Он чуть подался к ней:
– Вы ведь слышали о том, что здесь недавно произошло убийство?
– Вы про Вика Марсалу? Я работала с ним, когда училась в магистратуре в антропологическом отделе. Была в числе немногих, с кем он ладил. – Марго покачала головой. – Не могу поверить, что кто-то его убил.
– Я возглавляю следствие. И мне нужна ваша помощь.
Марго не ответила.
– Похоже, Марсала незадолго до смерти работал с одним командированным и помог ему найти и обследовать один экспонат в антропологической коллекции – скелет мужчины-готтентота. Агент Пендергаст помогал мне в этом деле, и его чем-то заинтересовал этот скелет.
– Продолжайте, – сказала Марго.
Д’Агоста немного помедлил:
– Понимаете… гм… Пендергаст исчез. Уехал из города позавчера вечером и не сообщил, как его найти. Вы ведь его знаете. Кроме того, вчера мы обнаружили, что документы о полномочиях этого командированного ученого, который работал с Марсалой, поддельные.
– Поддельные?
– Да. Фальшивая аккредитация. Он назвался доктором Джонатаном Уолдроном, специалистом по физической антропологии из какого-то филадельфийского университета. Но настоящий Уолдрон ничего об этом не знает. Я сам с ним разговаривал. Он никогда не был в музее.
– А что, если он и есть убийца, который заявляет, что ему ничего об этом не известно?
– Я показал его фотографию сотрудникам отдела антропологии. Ничего похожего. На фут ниже и на двадцать лет старше.
– Странно.
– Да уж. Зачем выдавать себя за кого-то другого для того лишь, чтобы посмотреть на скелет?
– Вы думаете, что этот липовый ученый и убил Марсалу?
– Я пока ничего не думаю. Но это довольно серьезная ниточка, к тому же единственная. Поэтому… – Он помолчал. – Я подумал, не согласитесь ли вы взглянуть на этот скелет.
– Я? – удивилась Марго. – Зачем?
– Вы же антрополог.
– Да, но моя специальность – этнофармакология. После магистратуры я не занималась физической антропологией.
– Уверен, что вы на голову выше большинства здешних антропологов. И потом, я вам доверяю. Вы здесь, вы знаете музей, и вы не состоите в штате.
– У меня работы выше головы.
– Да вы только взгляните.

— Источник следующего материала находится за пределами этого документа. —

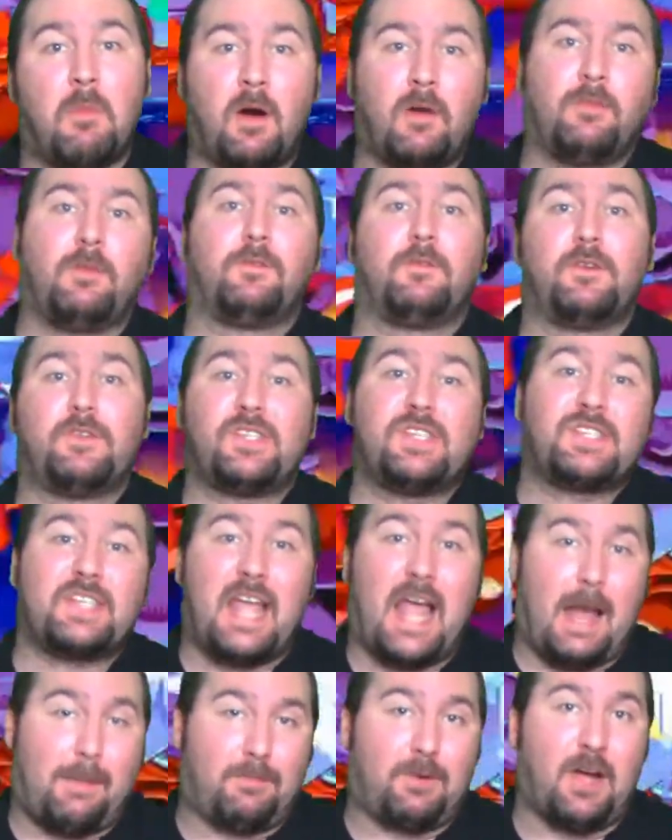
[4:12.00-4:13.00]
Marvel vs.
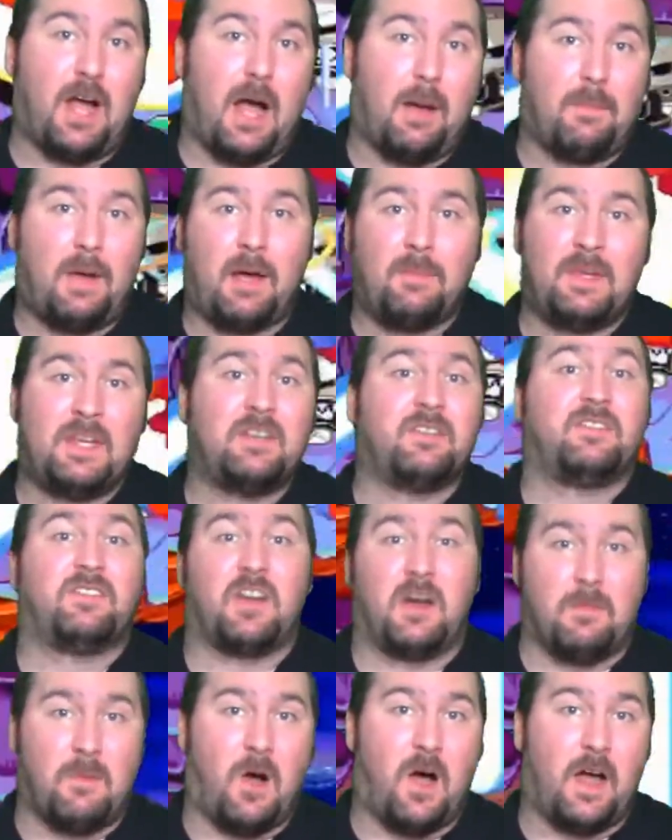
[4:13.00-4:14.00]
Capcom. I mean,
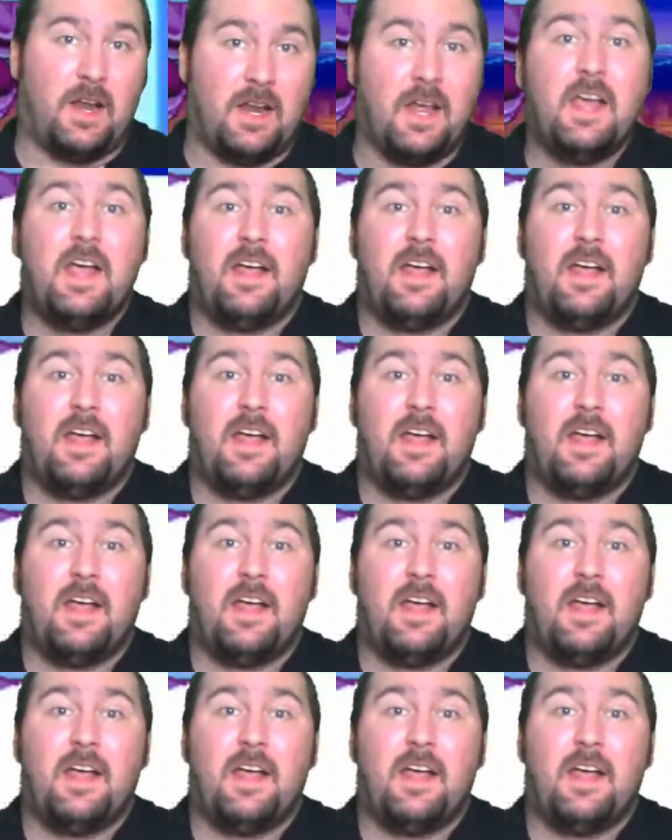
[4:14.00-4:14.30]
come on.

Так, краем глаза. Мне важно знать ваше мнение.
– Я действительно не понимаю, какое отношение к убийству может иметь старый скелет готтентота.
– И я тоже. Но у меня пока нет других ниточек. Марго, сделайте это для меня. Вы знали Марсалу. Пожалуйста, помогите мне раскрыть это убийство.
Марго вздохнула:
– Ну, если вы так ставите вопрос, разве я смогу вам отказать?
– Спасибо. – Д’Агоста улыбнулся. – Да, и за ланч плачу я.
17
Облаченный в выцветшие джинсы, рубашку с заклепками и старые ковбойские сапоги, агент А. К. Л. Пендергаст озирал Солтон-Си с толстого ковра травки-костреца близ заповедника Сонни Боно[18]. Над темной водой парили коричневые пеликаны, описывая круги и издавая крики. Было пол-одиннадцатого утра, и температура стояла на комфортных сорока трех градусах[19].
Вопреки названию, Солтон-Си было никаким не морем, а обычным внутренним озером. Оно возникло случайно в начале ХХ века, когда проливные дожди разрушили плохо спланированную сеть ирригационных каналов и вода реки Колорадо хлынула в Солтонскую впадину, затопила город Солтон и в конечном счете образовала озеро площадью около четырехсот квадратных миль. Некоторое время почва здесь была плодородная, и на берегах выросло несколько гостиничных комплексов и городков, куда наведывались отпускники. Но потом вода отступила, стала соленой, городки были оставлены и заброшены, отпускники перестали приезжать, гостиницы разорились. И теперь этот район, с его голыми пустынными холмами и покрытыми коркой соли берегами, опоясанный разрушенными трейлерными парками и заброшенными гостиницами, выглядел как мир после ядерной катастрофы. Эта земля обезлюдела, истощилась, выгорела добела, превратилась в суровый ландшафт, гиблый для всего живого, кроме тысяч и тысяч птиц.